Nina Schoeneck und ich hatten die Leitung dieser zehn-köpfigen
Gruppe. Auch hier kamen viele Kilometer zusammen: aus dem tiefsten
Bayerischen Wald, aus Augsburg, dem Rheinland, Sachsen und aus
Niedersachsen. Mit Kirchenmusikern, Musiklehrern aller Art, Stimmbildnern
und freien Chorleitern war die Gruppe lebendig gefüllt.
Wir entschieden uns nach einem Aufwärm-Kennenlernen im feinen
Schloss Wolfenbüttel für einen autoritären Anfang
der Tour („wir sagen an, wo es lang geht und alle kommen
mit!“), weil auch für die entsprechenden Shuttles gesorgt
werden musste. Wir ließen die Gruppe aber dann natürlich „frei“ laufen,
so dass jeder entscheiden konnte, wann und wie lange er bei den
einzelnen Workshops bleiben wollte. Manchmal konnte man sich im
vollen Zelt beim Mittagessen treffen, manchmal sah man den einen
oder anderen auch in der schönen Fachwerkstadt Wolfenbüttel
beim Cappuccino ausruhen. Spät abends nach den Konzerten machten
wir jeweils einen anderen „Lokaltermin“ aus, um über
alles zu sprechen. Keiner „seilte sich ab“ oder zeigte
sich uninteressiert. Die Lust und das Interesse am Zuhören
und Mitnehmen aller Erfahrungen war groß.
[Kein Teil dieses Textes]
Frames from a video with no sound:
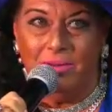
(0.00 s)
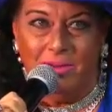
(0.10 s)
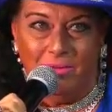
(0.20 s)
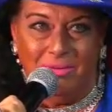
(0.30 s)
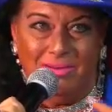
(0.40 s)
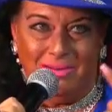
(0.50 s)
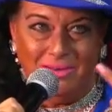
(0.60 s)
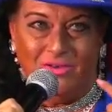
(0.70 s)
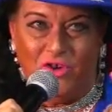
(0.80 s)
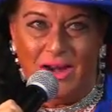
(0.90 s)
them.
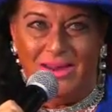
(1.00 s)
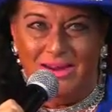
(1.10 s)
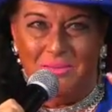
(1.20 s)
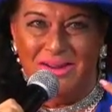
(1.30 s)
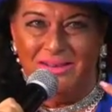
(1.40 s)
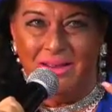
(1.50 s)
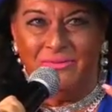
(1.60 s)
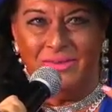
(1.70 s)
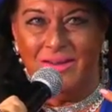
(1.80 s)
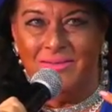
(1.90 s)
should I hear
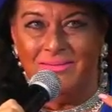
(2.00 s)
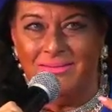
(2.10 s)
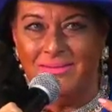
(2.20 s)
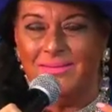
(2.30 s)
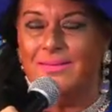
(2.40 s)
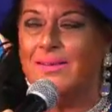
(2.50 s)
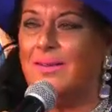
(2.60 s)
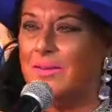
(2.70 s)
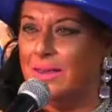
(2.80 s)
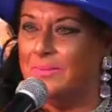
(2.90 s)
myself? No. N no. no
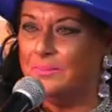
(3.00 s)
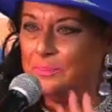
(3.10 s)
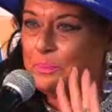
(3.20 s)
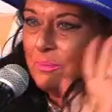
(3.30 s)
okay.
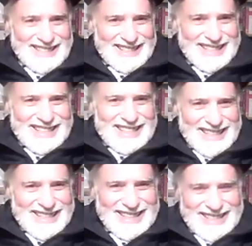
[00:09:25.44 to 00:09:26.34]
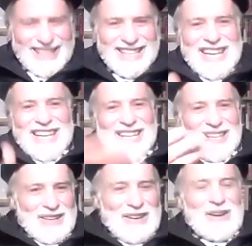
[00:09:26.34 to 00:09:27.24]
Yeah, okay.
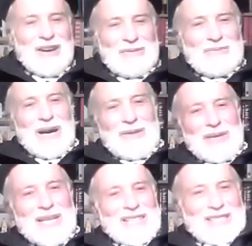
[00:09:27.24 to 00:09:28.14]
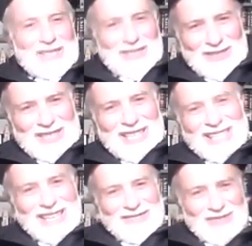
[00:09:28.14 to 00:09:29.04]
Muhammad Ali used to say
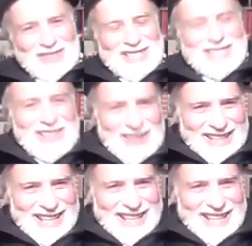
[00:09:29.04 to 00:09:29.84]
that phrase a lot.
Nach dem fulminanten Abschlusskonzert in der Lindenhalle, bei
dem wirklich „der Bär tobte“, trafen wir uns zum Abschluss-Feedback
in einer „gemütlichen Abstellkammer“, wie es ein
Teilnehmer etwas abfällig nannte. Unprogrammgemäß konnten
wir nur dieses Provisorium benutzen, weil alle anderen Räume
von glücklichen, verschwitzten und tobenden Jugendlichen besetzt
waren, ehe dann fast alle 700 Teilnehmer aus 18 Ländern eine
riesige Tanz-Disco-Abschiedsparty an ihrem Auftrittsort in der
Lindenhalle feierten!
Ich denke, dass sich die Study-Tour gelohnt hat. Die Stimmung
war gut, das Interesse groß, ebenso die Bewunderung für
eine solche Veranstaltung, die inhaltlich und organisatorisch gelungen
war. Zum EUROTREFF 09, der vom 9. bis 13. September 2009 in Wolfenbüttel
stattfinden wird, kann ich die Study-Tour allen interessierten
Musikern empfehlen und lade herzlich dazu ein!